Boards
Time Out evisceration of the Mountain Goats
The Mountain Goats are a band I should hold dear. Cultish and critically acclaimed, they’re praised for their literacy and humour, count Eddie Argos and Jeffrey Lewis among their pals, and have songs on their forthcoming album about slasher movies, lake monsters and Prince Far I. "John Darnielle’s frank and frequently devastating lyrics will help you embrace the fragile frost and loneliness of the city streets", said the programme for the Pineapple Folk Yuletide Gathering at the Union Chapel last month. Sounds good, I thought, give me lots of that.
In fact it felt like arriving late to a party at which everyone else was already drunk. Sandwiched between fantastically raw sets from Alasdair Roberts and Micah P Hinson – inexplicably played to half-empty pews – the Californian duo got standing ovations for a set of smug,
self-absorbed, comically overwritten whiner-rock that sounded like Weezer on a rate of a dollar per simile or They Might Be Giants spending too much time with the cat.

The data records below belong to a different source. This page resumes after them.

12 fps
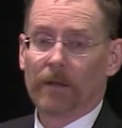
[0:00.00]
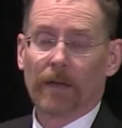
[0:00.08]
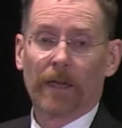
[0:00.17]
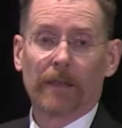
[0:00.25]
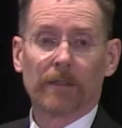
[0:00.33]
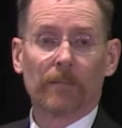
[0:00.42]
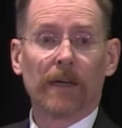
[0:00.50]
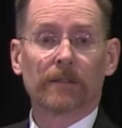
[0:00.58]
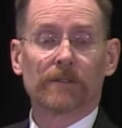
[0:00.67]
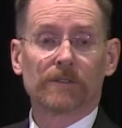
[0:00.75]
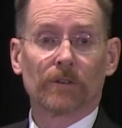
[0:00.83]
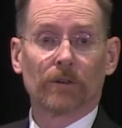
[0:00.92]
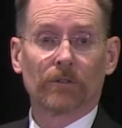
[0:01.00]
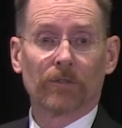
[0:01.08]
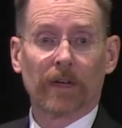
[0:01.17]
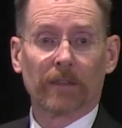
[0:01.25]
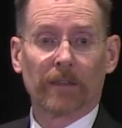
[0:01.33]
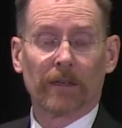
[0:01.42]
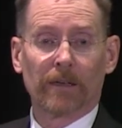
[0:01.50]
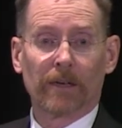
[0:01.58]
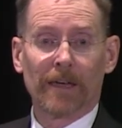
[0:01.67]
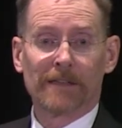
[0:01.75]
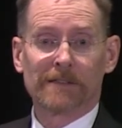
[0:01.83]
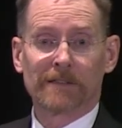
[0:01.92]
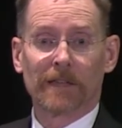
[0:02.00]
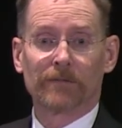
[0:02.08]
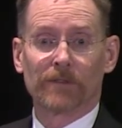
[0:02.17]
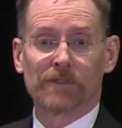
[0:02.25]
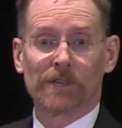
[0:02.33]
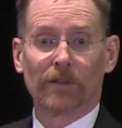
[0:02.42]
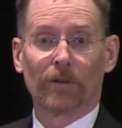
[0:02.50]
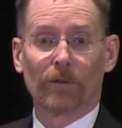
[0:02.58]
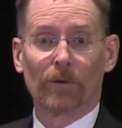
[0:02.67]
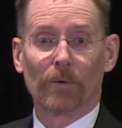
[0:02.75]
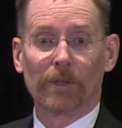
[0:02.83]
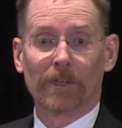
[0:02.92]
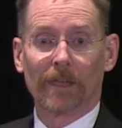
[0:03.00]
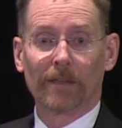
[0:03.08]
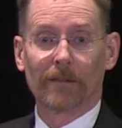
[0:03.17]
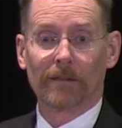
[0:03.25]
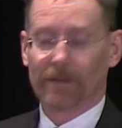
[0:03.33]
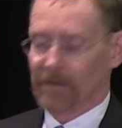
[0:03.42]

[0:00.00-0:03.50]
and the maintenance contractor has left the chiller on all weekend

What was I not getting? What part of me was missing? For a band who trade on their outsider status, it was a strangely alienating experience.

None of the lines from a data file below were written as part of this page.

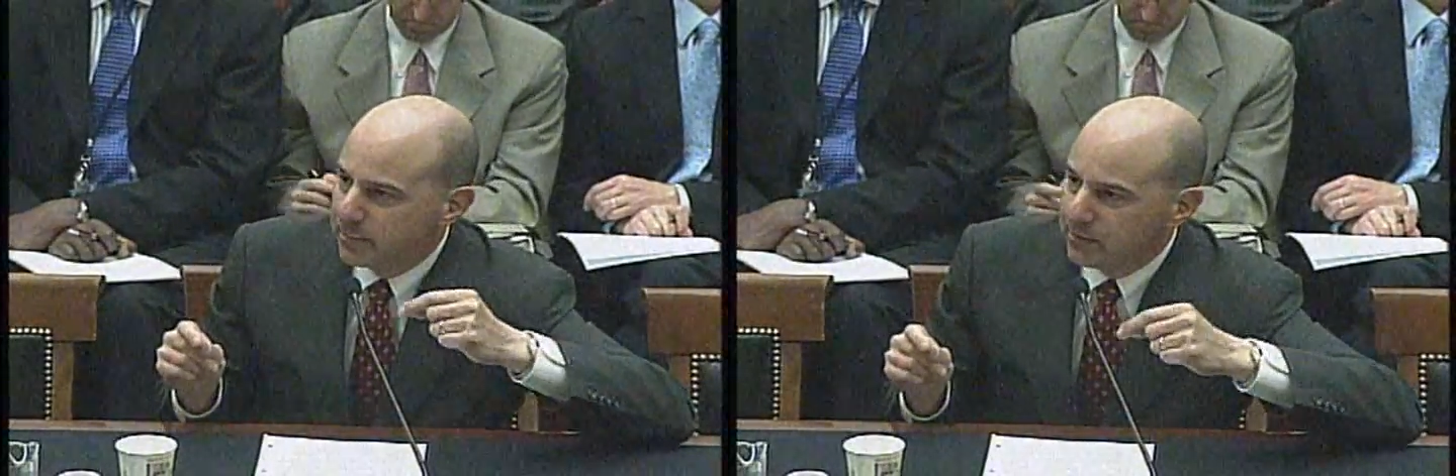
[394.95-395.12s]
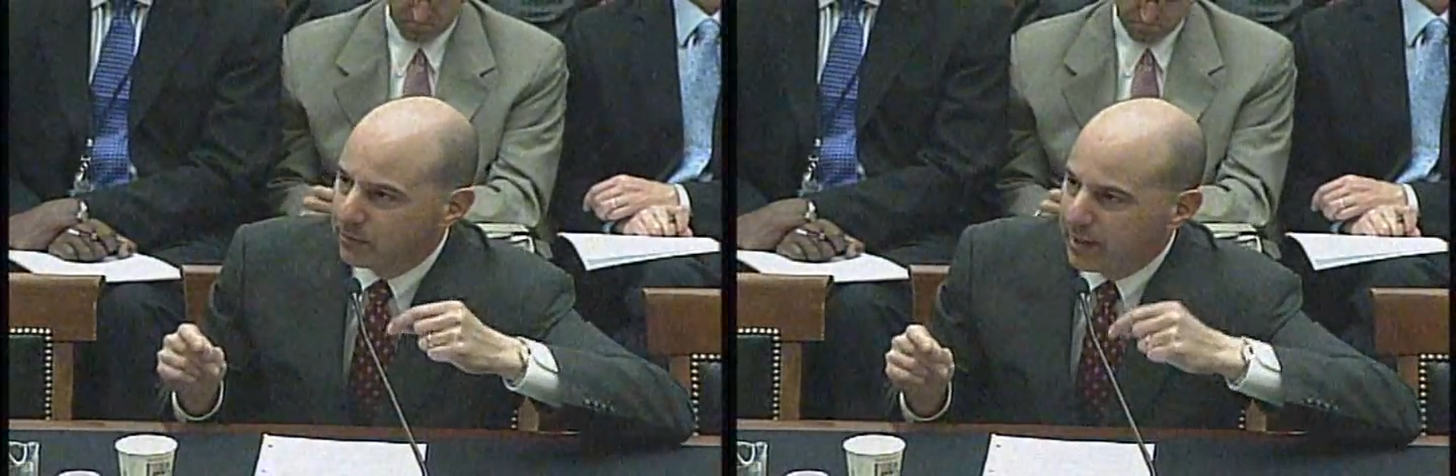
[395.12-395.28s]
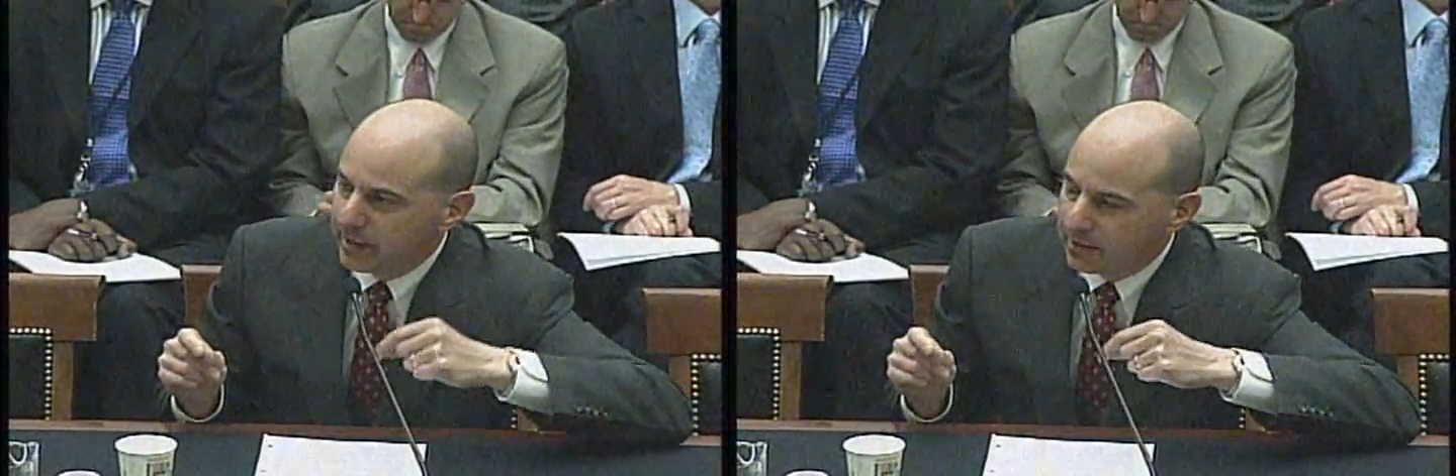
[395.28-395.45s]

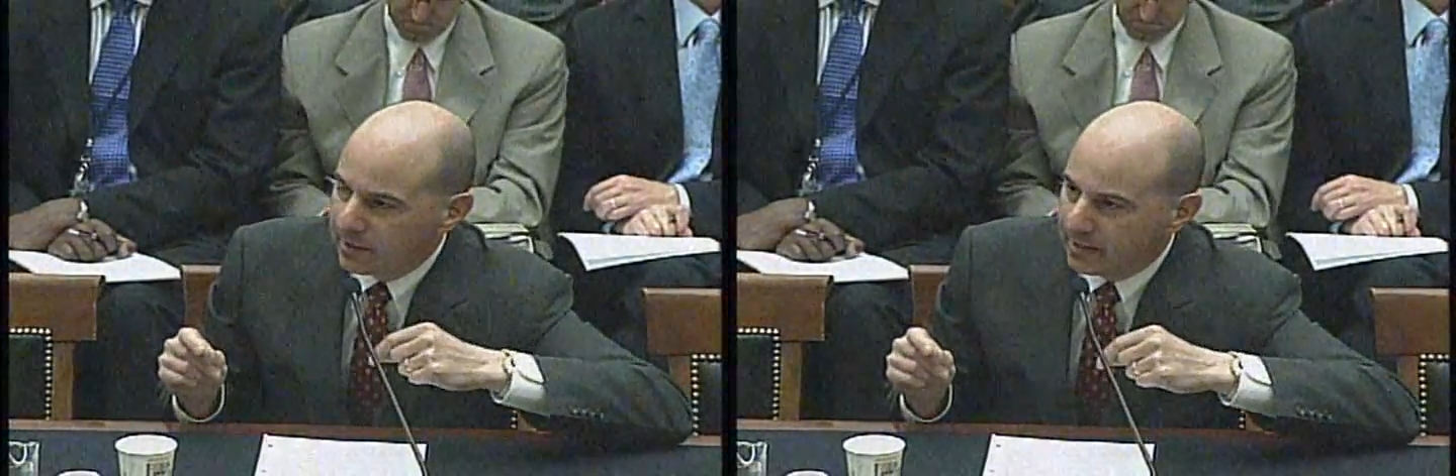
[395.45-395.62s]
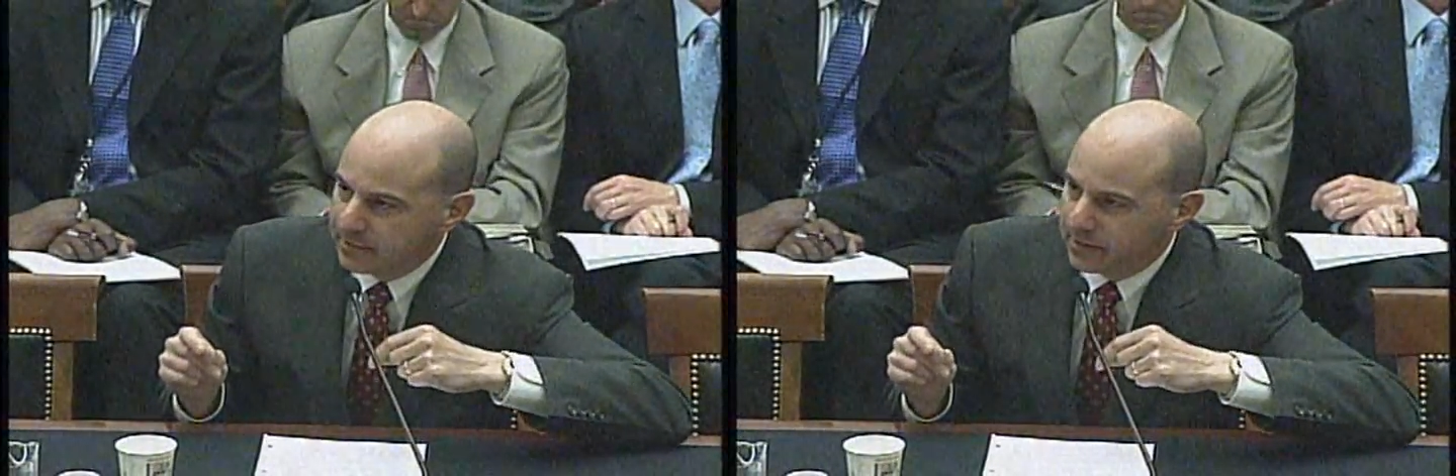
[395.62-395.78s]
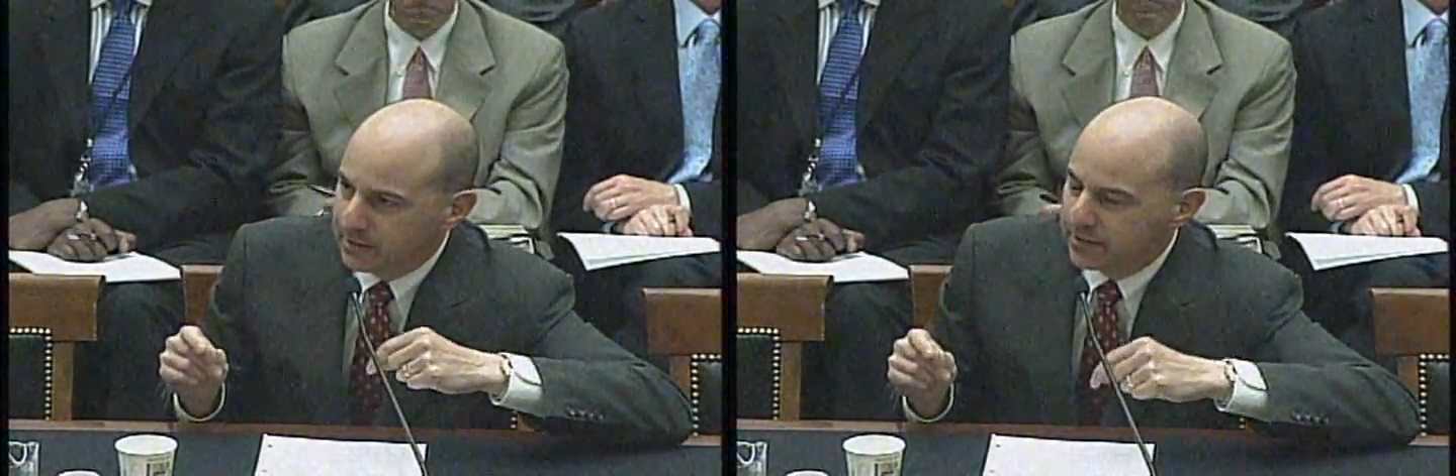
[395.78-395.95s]
being
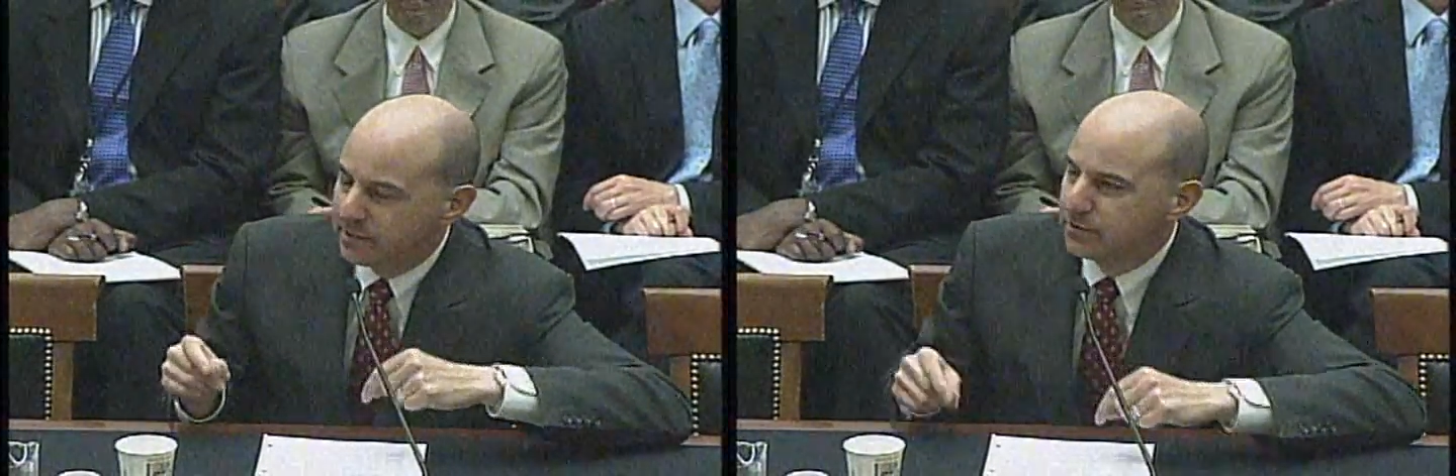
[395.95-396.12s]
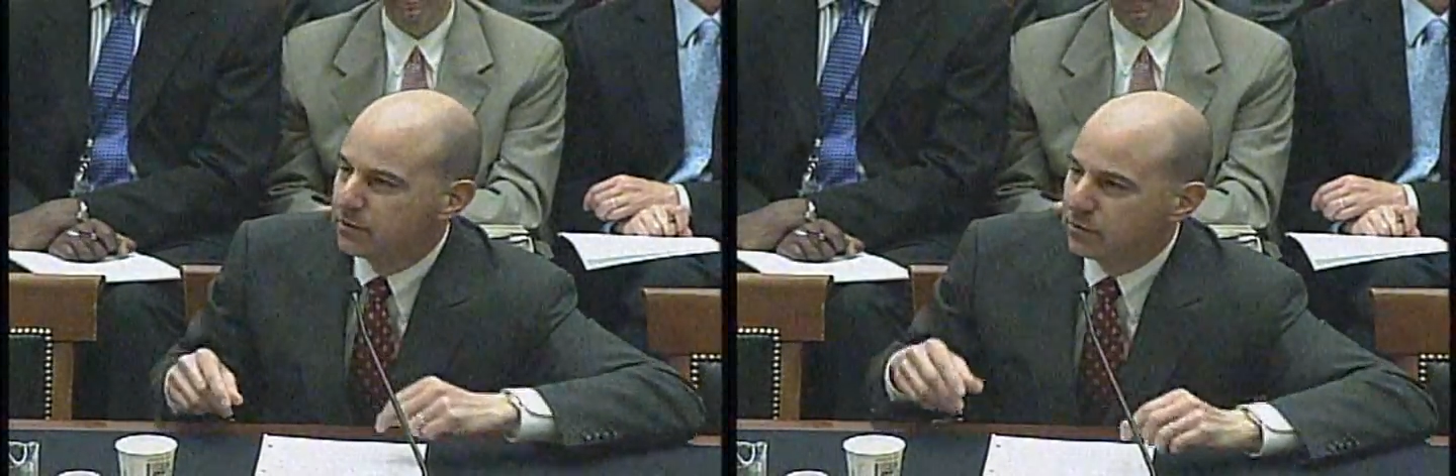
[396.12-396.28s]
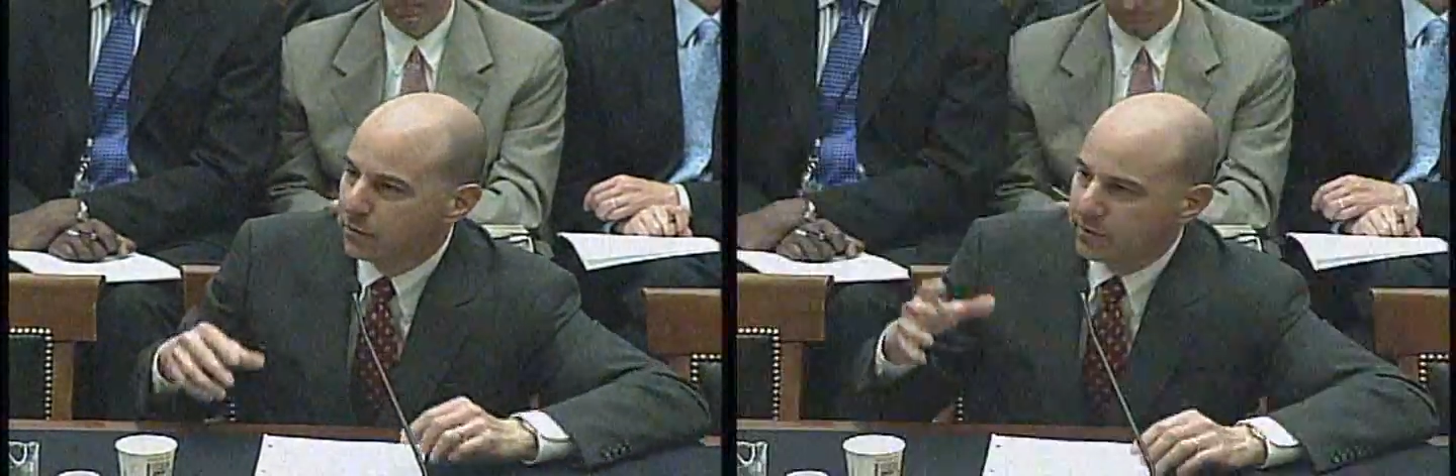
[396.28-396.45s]
recognized in the
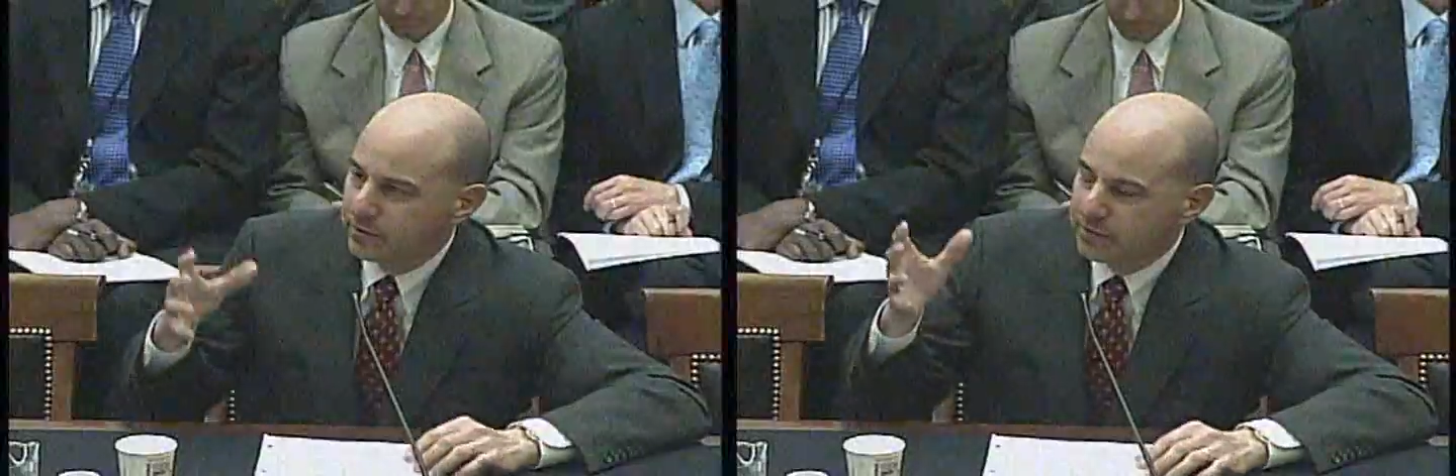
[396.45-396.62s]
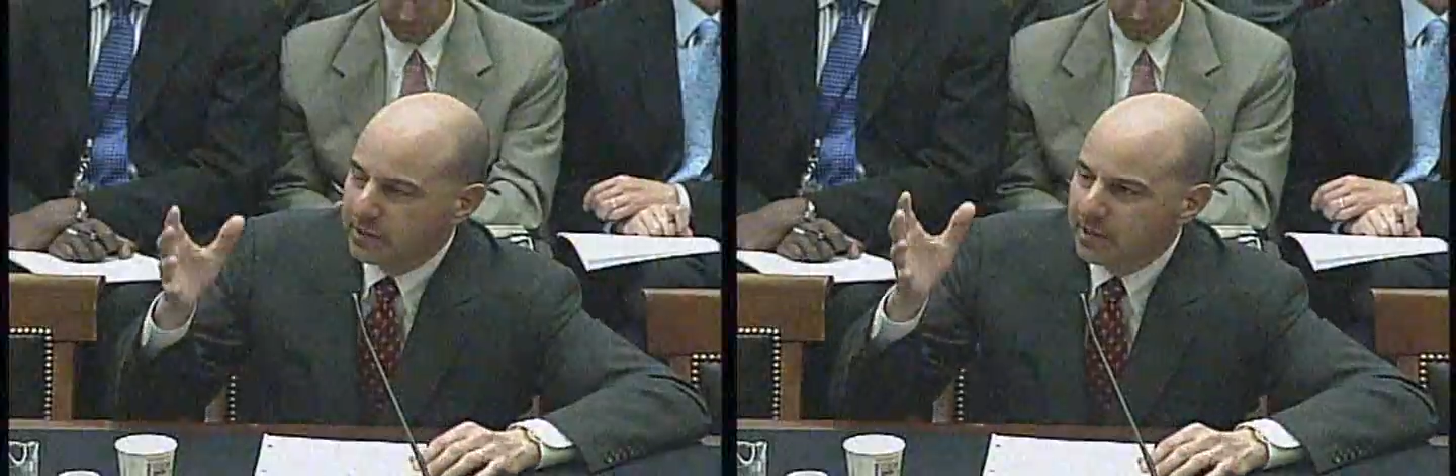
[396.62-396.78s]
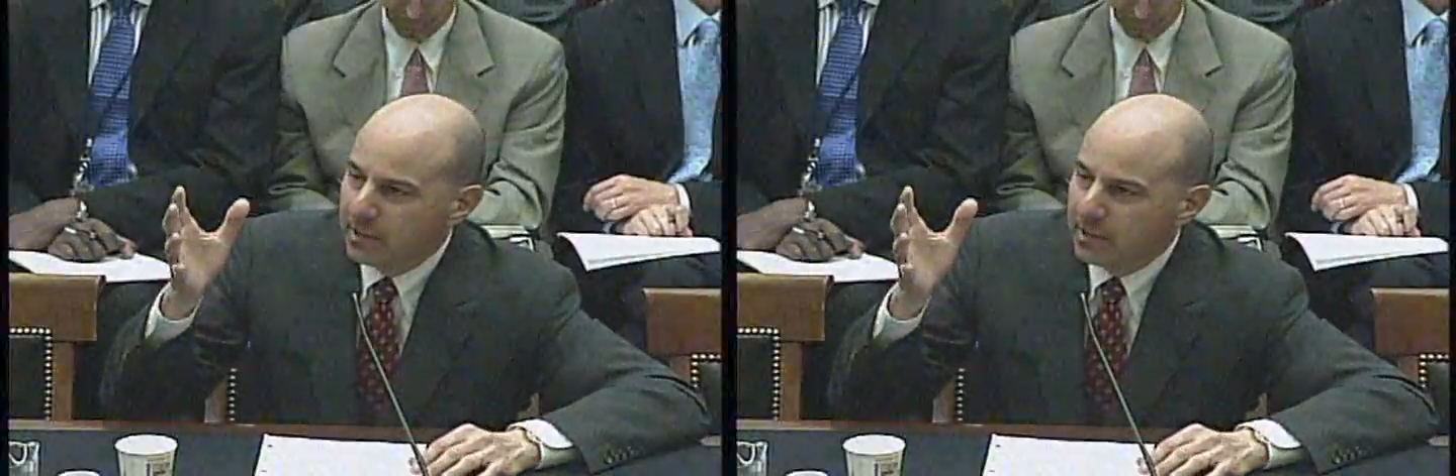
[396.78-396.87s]
district courts.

So I’ve isolated the triggers (including Darnielle’s honking whine of a voice, phony geek-chic haircut and general resemblance to PG Wodehouse’s gawkish newt fancier Gussie Fink-Nottle) and concluded that it all boils down to his habit of emphasising every pretentious couplet with a little jab of his hand – as if to drive home the piercing truth of lines like, "The most remarkable thing about you standing in the doorway is that it’s you and that you’re standing in the doorway". Without that unmistakably self-important gesture, it could all be a great joke, a send-up of the sort of glib, bombastic navel-gazing that kept ‘Dawson’s Creek’ in business.
The answer, I reckon, lies in the video for ‘This Year’, in which Darnielle is kidnapped and forced to perform under duress. Perhaps, with the singer’s hands bound behind his back, I would stand some sort of a chance of enjoying The Mountain Goats. Then again, perhaps we could just stop at the kidnap.